Question about _reindex behavior when using custom _id values

Versions (relevant - OpenSearch/Dashboard/Server OS/Browser): OpenSearch-1.3.6

Describe the issue:

Hi everyone,

In our project, we use custom _id values based on a numeric sequence (1, 2, 3, …) instead of the automatically generated IDs.

I have a question regarding the behavior of the _reindex API:

  • If a document with a given _id already exists in the target index, and we run a _reindex operation from another index that contains the same _id, can you confirm that the existing document will be overwritten?

  • If we rely on automatically generated IDs instead, how does OpenSearch ensure that IDs won’t collide during a reindex into an index that already contains data?

  • More generally, what is the recommended way to guarantee that reindexing into an index with existing documents won’t accidentally overwrite a document that happens to share the same _id as one coming from the source index?

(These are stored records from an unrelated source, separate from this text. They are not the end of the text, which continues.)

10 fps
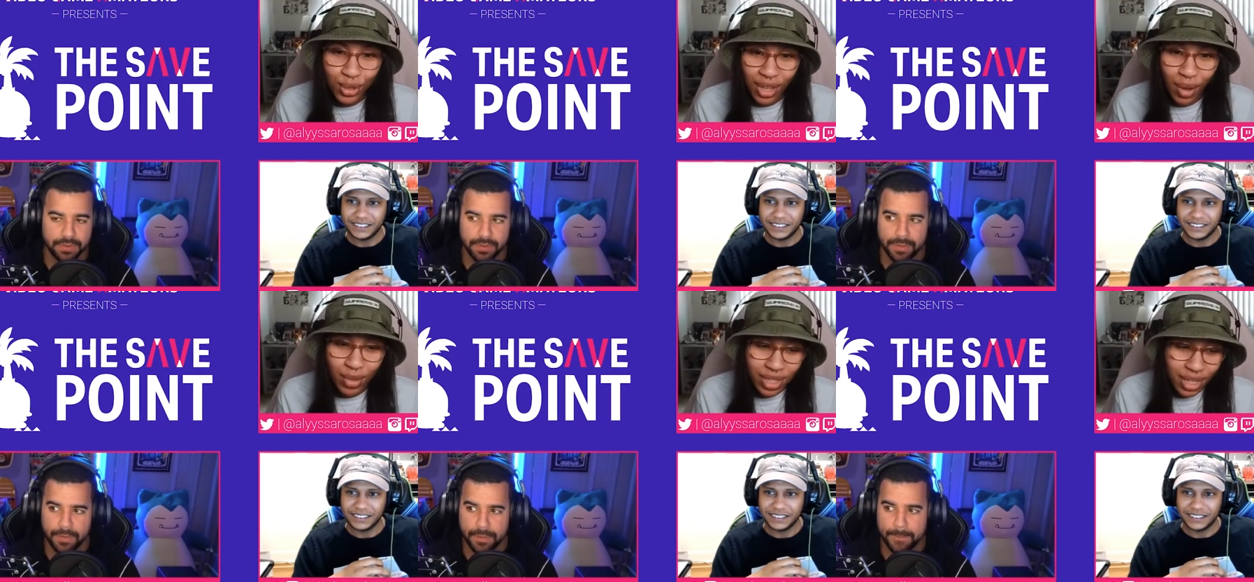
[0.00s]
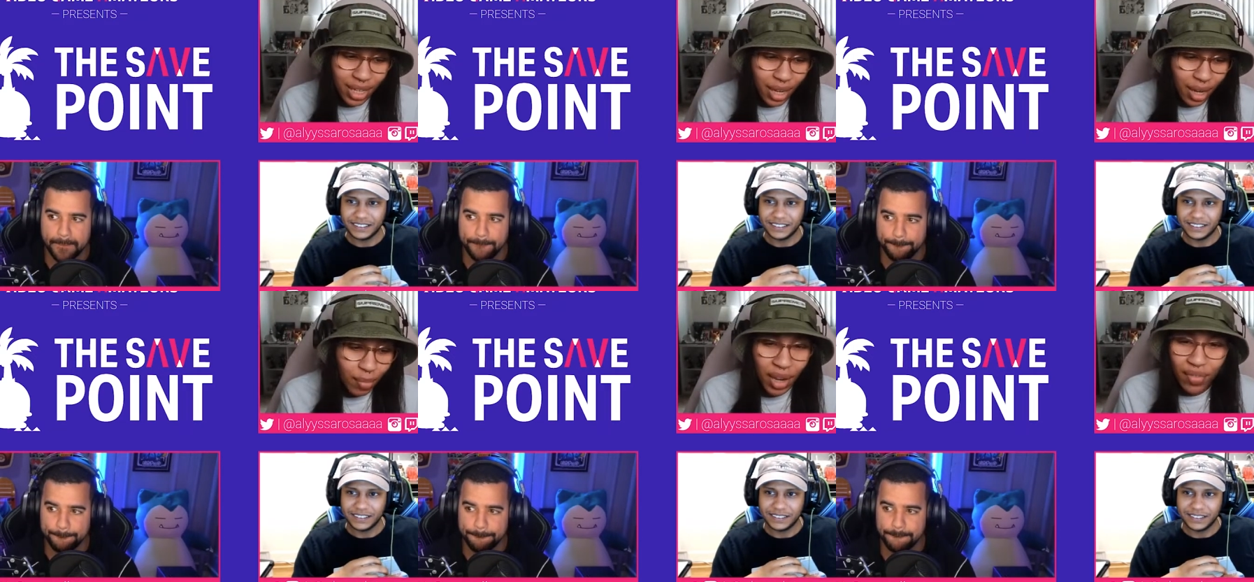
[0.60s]
Speaker 1: and that was it.
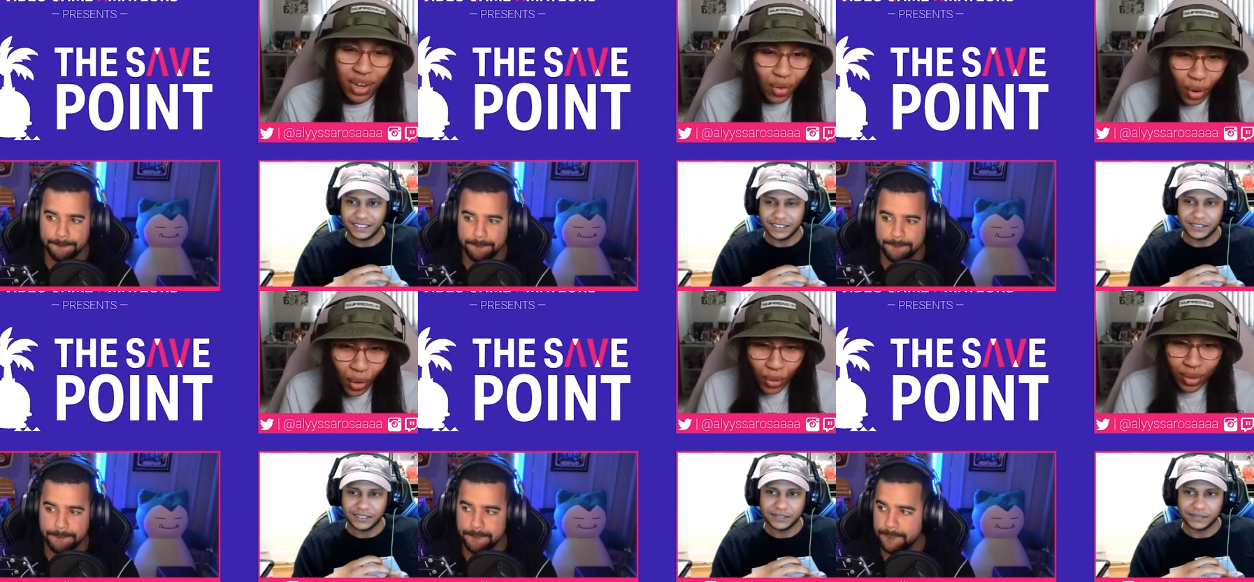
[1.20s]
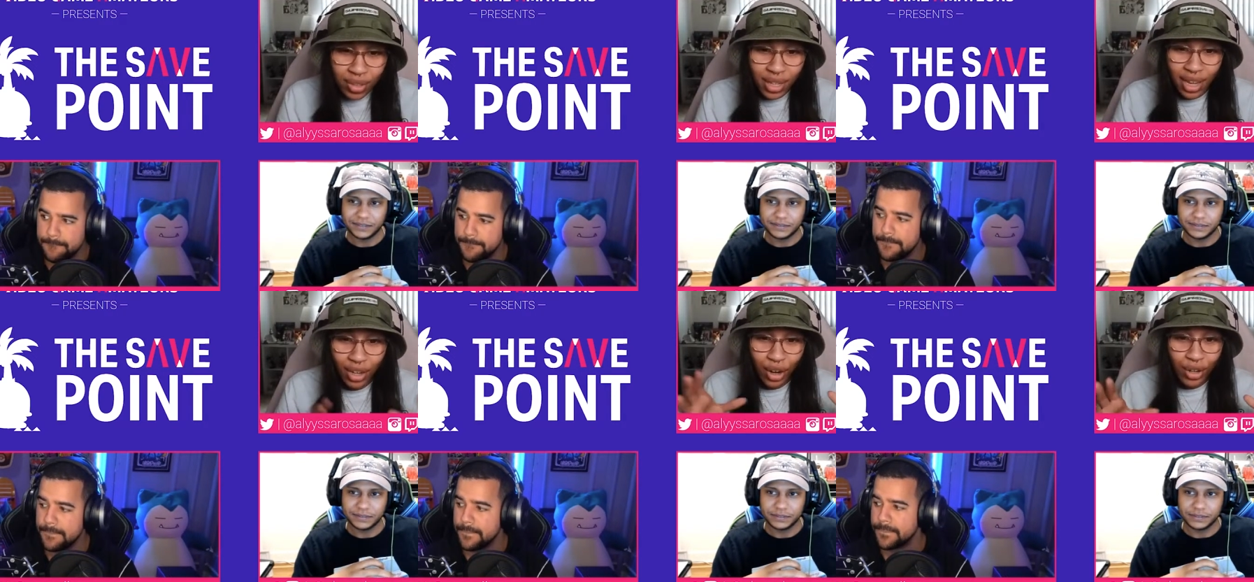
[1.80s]
Um, and I've never owned
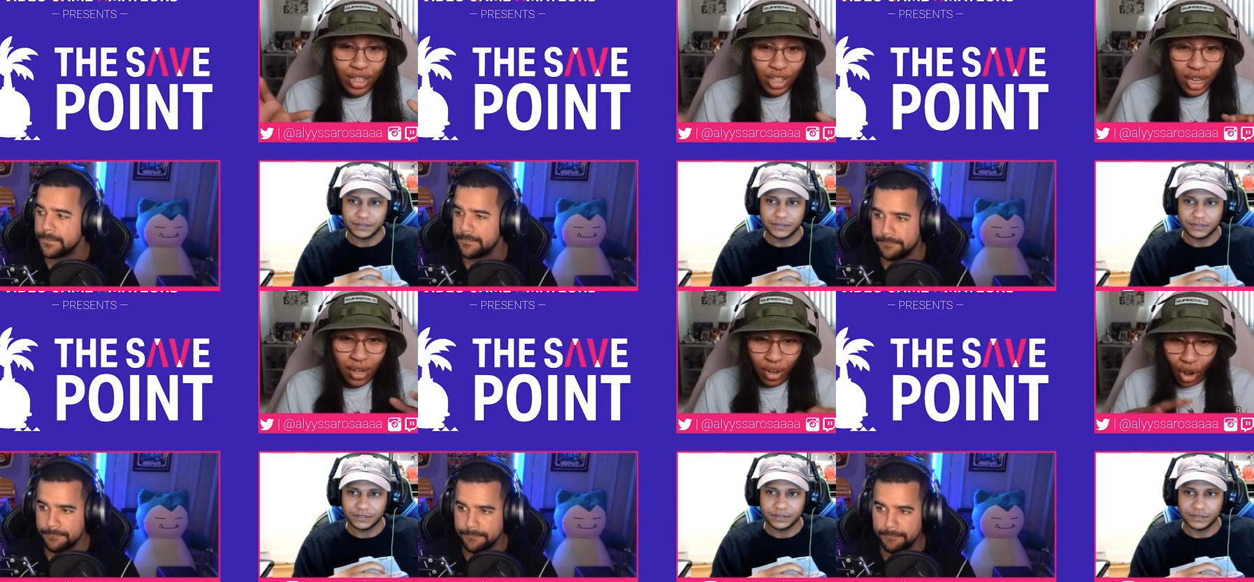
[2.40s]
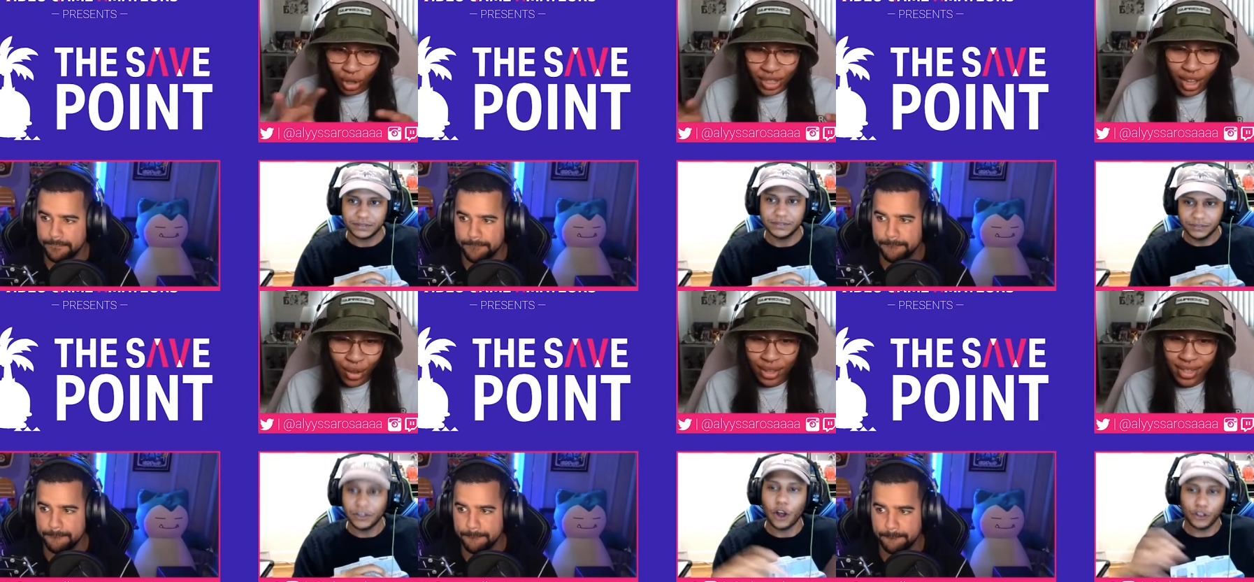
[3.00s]
like current gen all
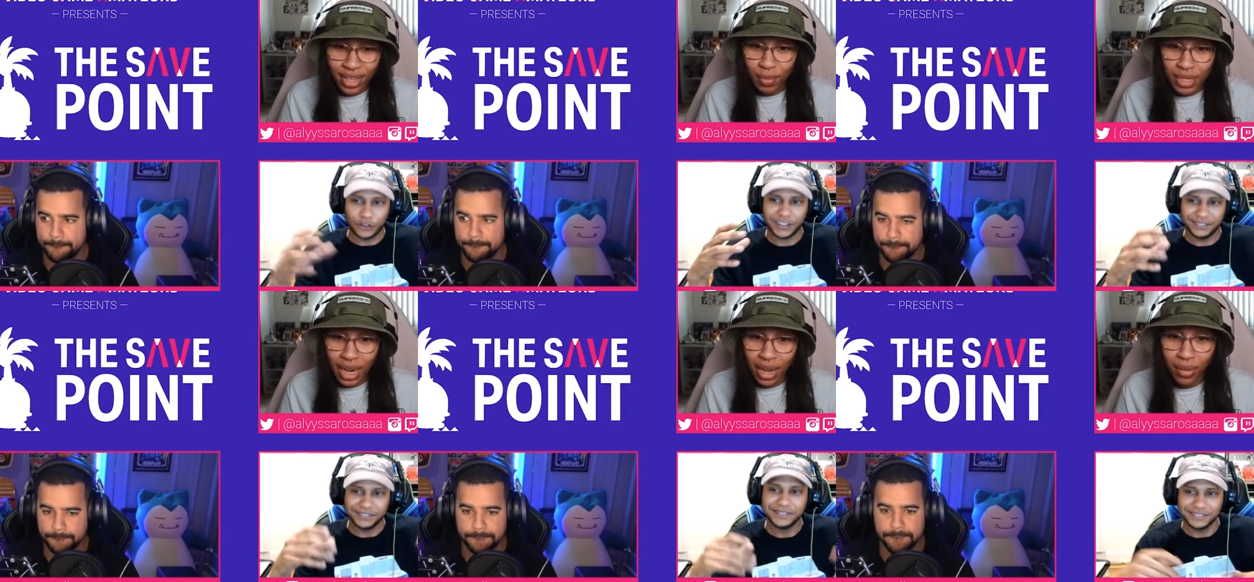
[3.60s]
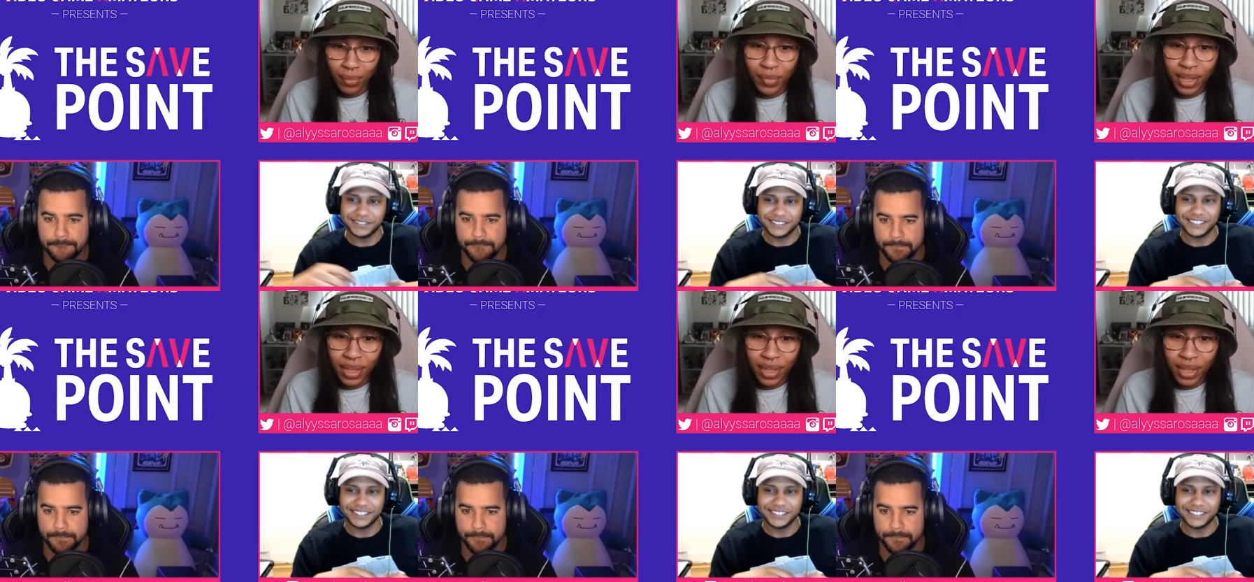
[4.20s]
together at the same time.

Thanks in advance for your help!

@Sylex-io By default reindex uses index operation, therefore it will overwrite any existing documents is the IDs collide.

You can use "op_type": "create" in the reindex operation to not override the existing values.

But the question is what do you want to happen to the collision? The reindex operation returns only the number of collisions, but not the IDs themselves.

Generally it is recommended to let OpenSearch determine the IDs for performance reason and better shard distribution.

Hope this helps